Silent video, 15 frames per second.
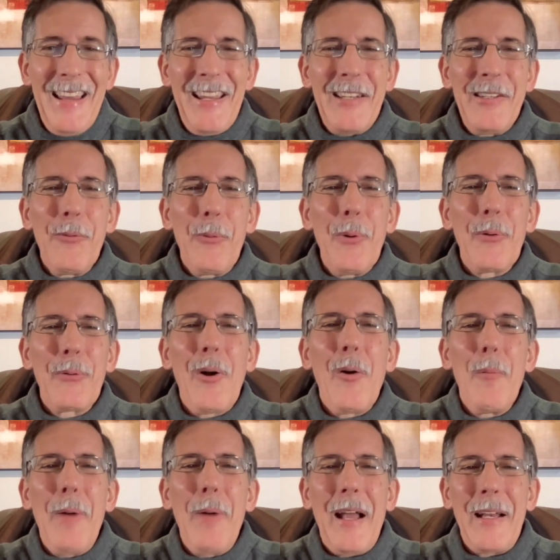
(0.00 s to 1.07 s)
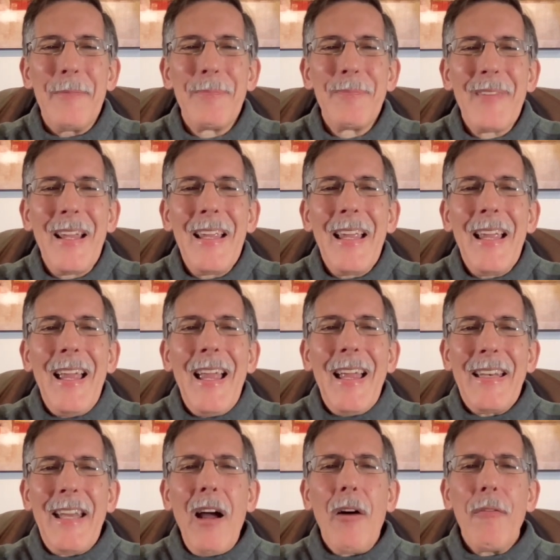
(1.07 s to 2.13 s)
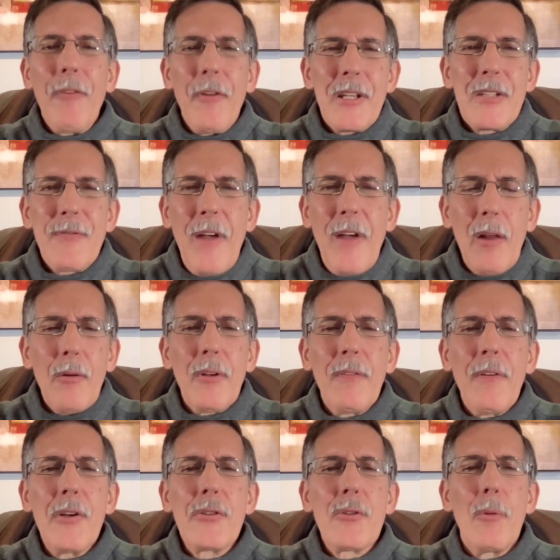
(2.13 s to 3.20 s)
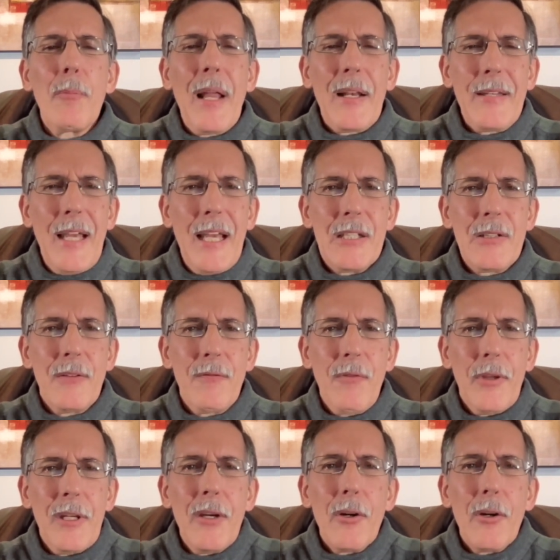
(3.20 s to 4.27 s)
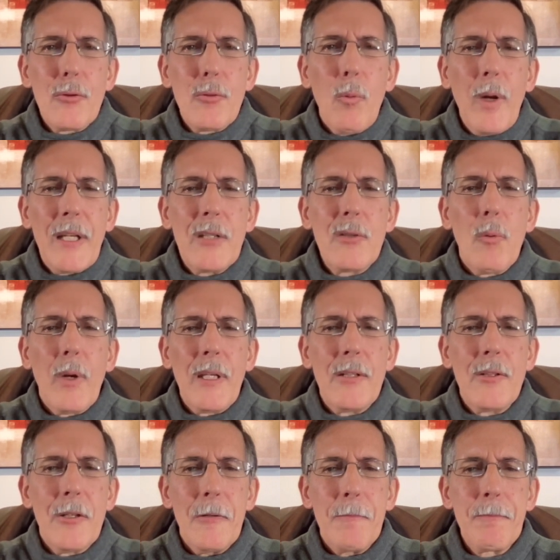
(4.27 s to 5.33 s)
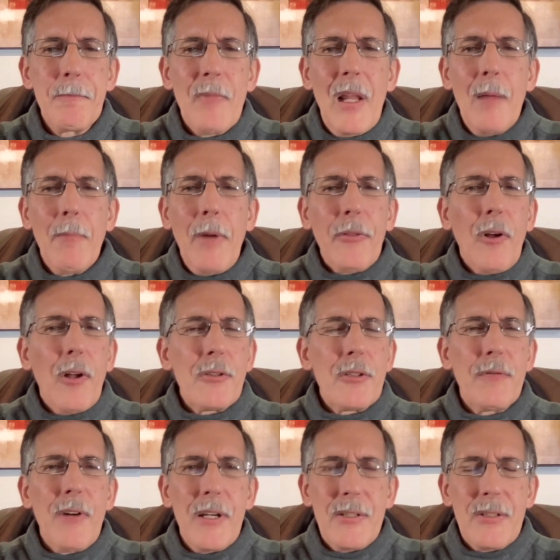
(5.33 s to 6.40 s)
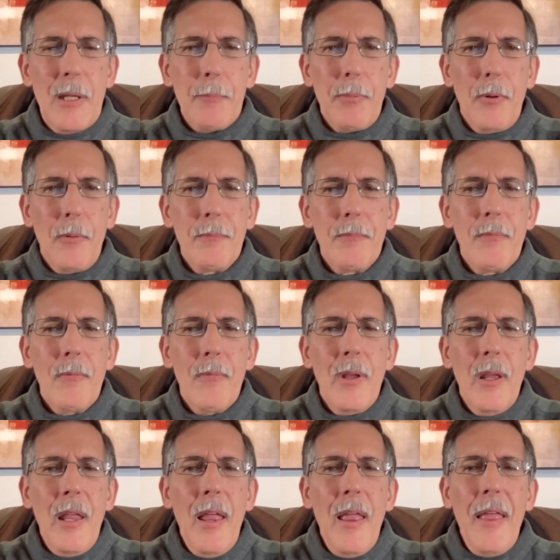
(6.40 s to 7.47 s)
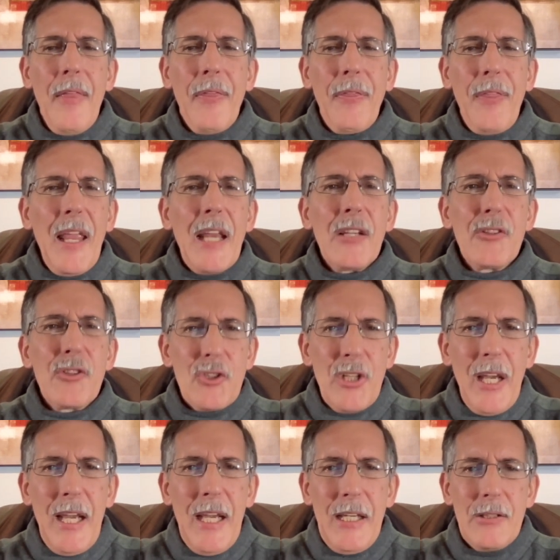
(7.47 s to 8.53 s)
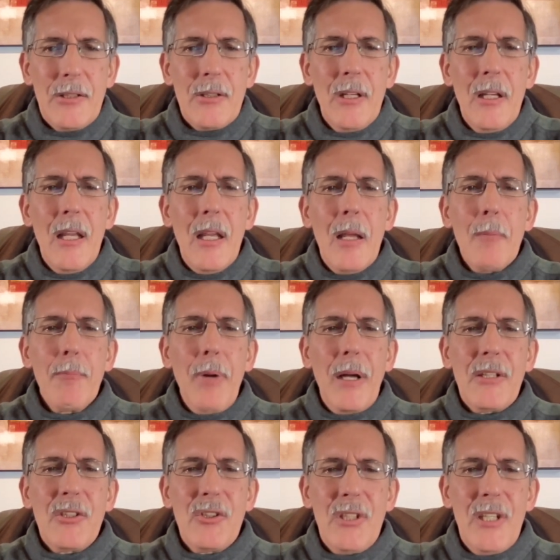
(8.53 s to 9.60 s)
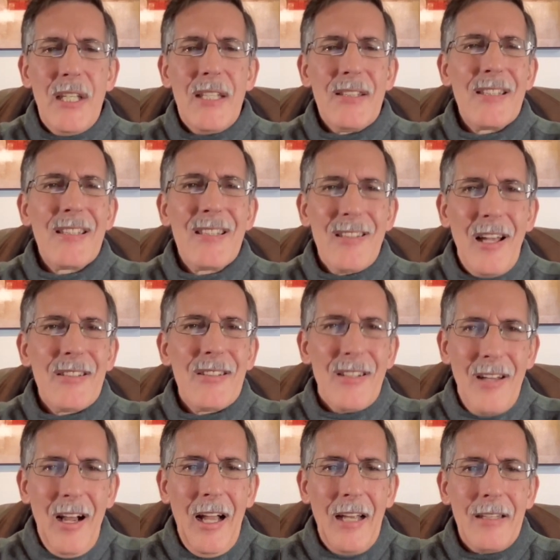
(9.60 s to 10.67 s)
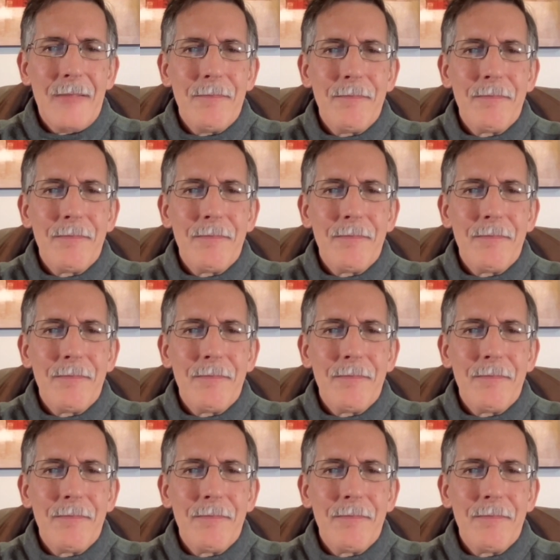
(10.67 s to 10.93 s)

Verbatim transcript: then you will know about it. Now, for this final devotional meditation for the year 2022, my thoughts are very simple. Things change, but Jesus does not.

→ What you have to do
With the pictures left out, output exactly the lines that begin at the line containing "(9.60 s to 10.67 s)" and end at the last line of the material.

→ Response to the exercise
(9.60 s to 10.67 s)
(10.67 s to 10.93 s)

Verbatim transcript: then you will know about it. Now, for this final devotional meditation for the year 2022, my thoughts are very simple. Things change, but Jesus does not.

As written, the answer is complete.